The oatmeal porridge you may have for breakfast is transformed into its body - which is quite easy to imagine. But in order for the food to be converted into energy that a small cell can absorb, an intricate chemical machinery is required. And oxygen is a vital ingredient in that process.

Oxygen-poor mountains

This year's Nobel Laureate in Medicine has made great discoveries in how the body regulates how much oxygen the body needs. If you live high up in the mountains where the air is more oxygen-poor, the number of blood cells that can capture oxygen increases, which a trait athletes sometimes exploit by training at high altitudes before a championship. High oxygen uptake improves physical ability.

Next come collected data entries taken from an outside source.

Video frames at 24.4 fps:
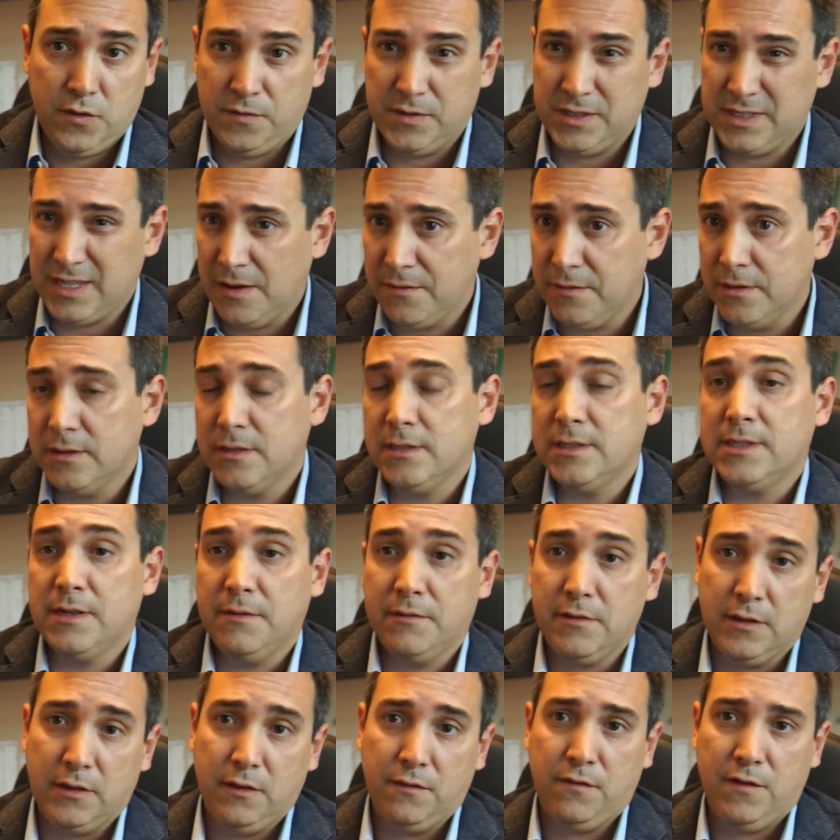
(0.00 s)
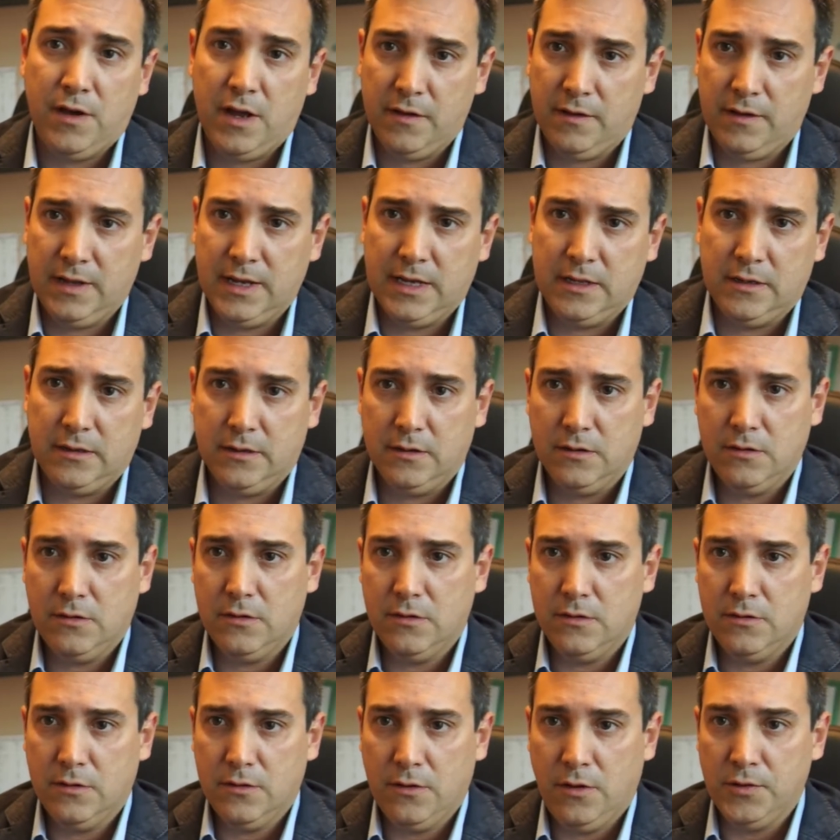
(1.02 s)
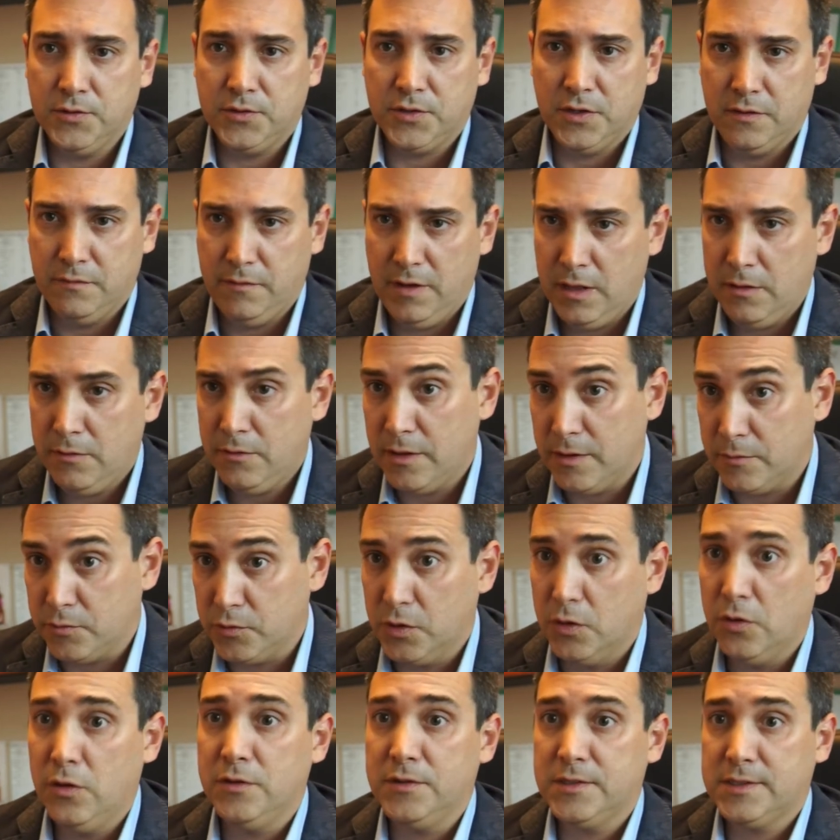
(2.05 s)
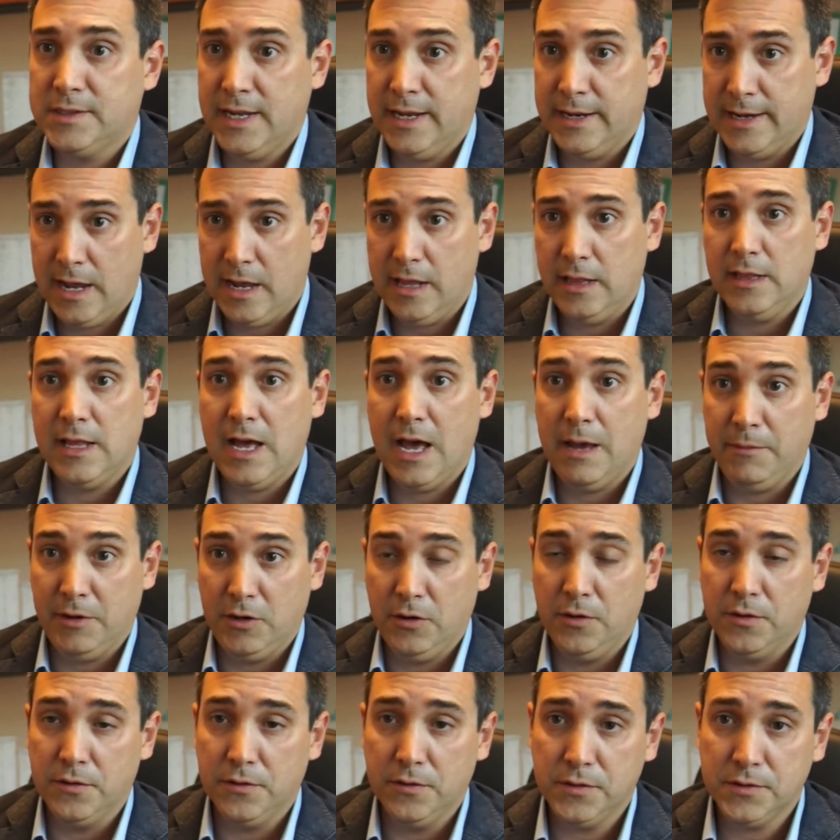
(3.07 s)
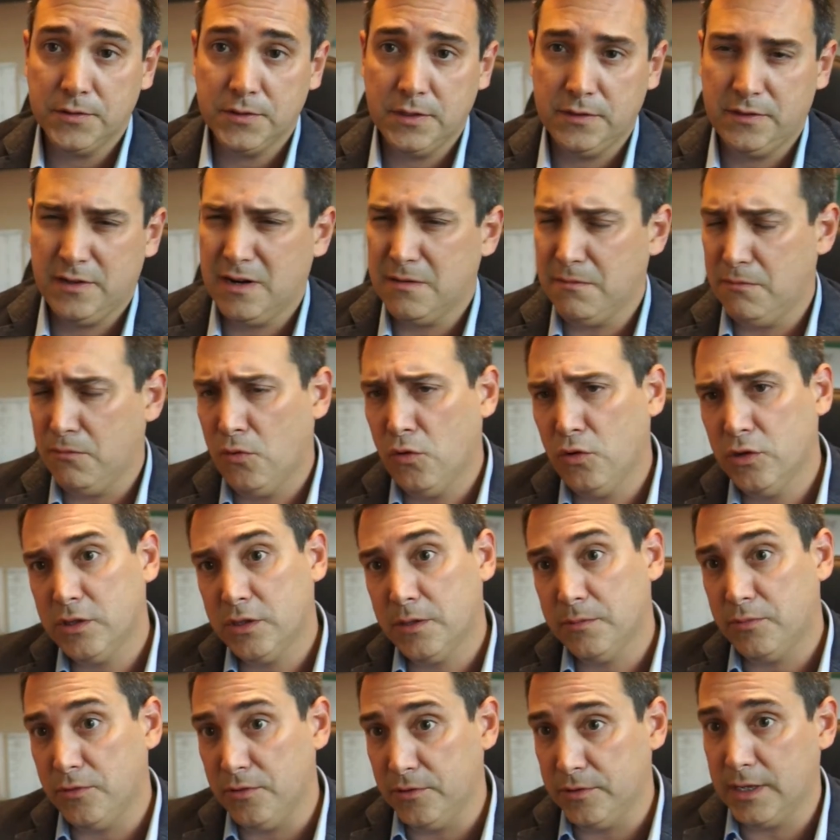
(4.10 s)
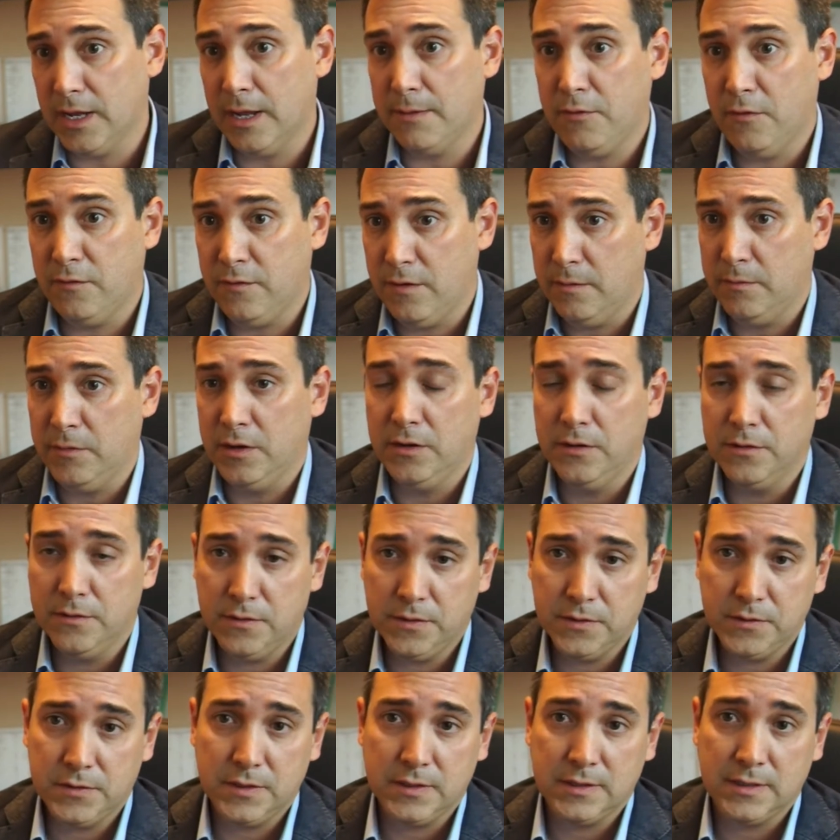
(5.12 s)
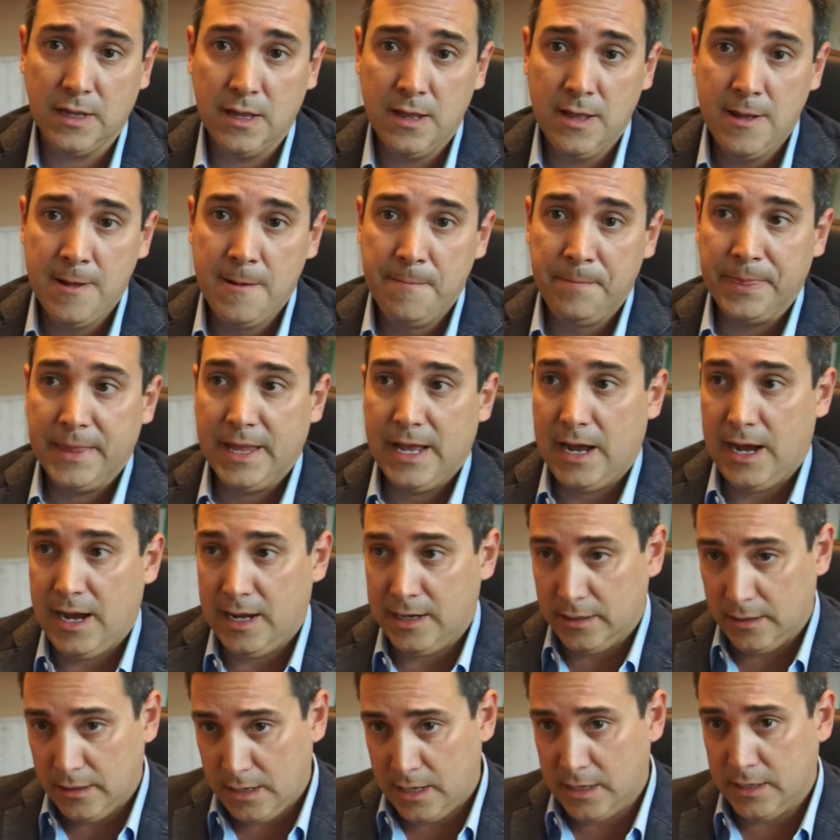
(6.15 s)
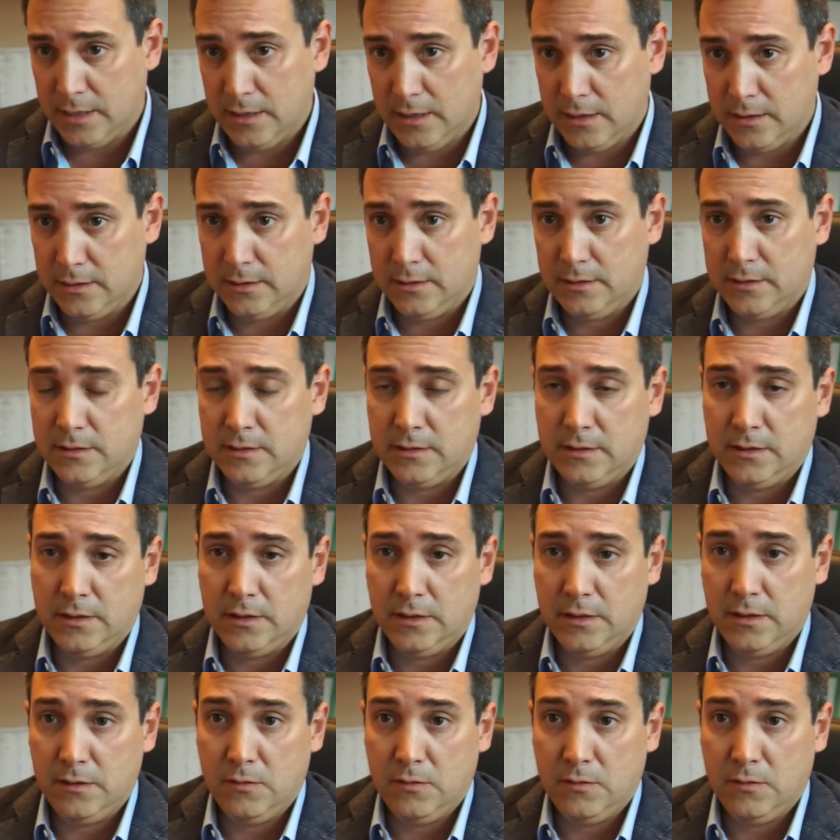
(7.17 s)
of seventy, seventy-five can also develop, as we call senile amyloidosis. There are multiple types of amyloidosis, and, and uh, uh,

Unfortunately, cancer tumors are also adept at boosting their ability to utilize oxygen by utilizing the oxygen-regulated machinery that this year's Nobel laureates in medicine have discovered.

cancer cells

Cancer cells that proliferate at high speed must have access to nutrition and oxygen in order to continue to grow. The tumor has the ability to accelerate blood vessel formation to provide the new cancer cells with a steady stream of oxygenated blood. Intensive research is now under way to find ways to prevent the tumor from building new blood vessels.

First life on earth

For over half a billion years, life on earth has been dependent on oxygen to be able to absorb nutrition. It was a prerequisite for life to develop, become multicellular, get up on land and until now when we humans can look into the machinery of cells and understand how it all works.

This year's Nobel Prize is thus deeply existential and explains the entire origin of our existence, but also directly applicable to, for example, stopping the growth of aggressive cancer tumors.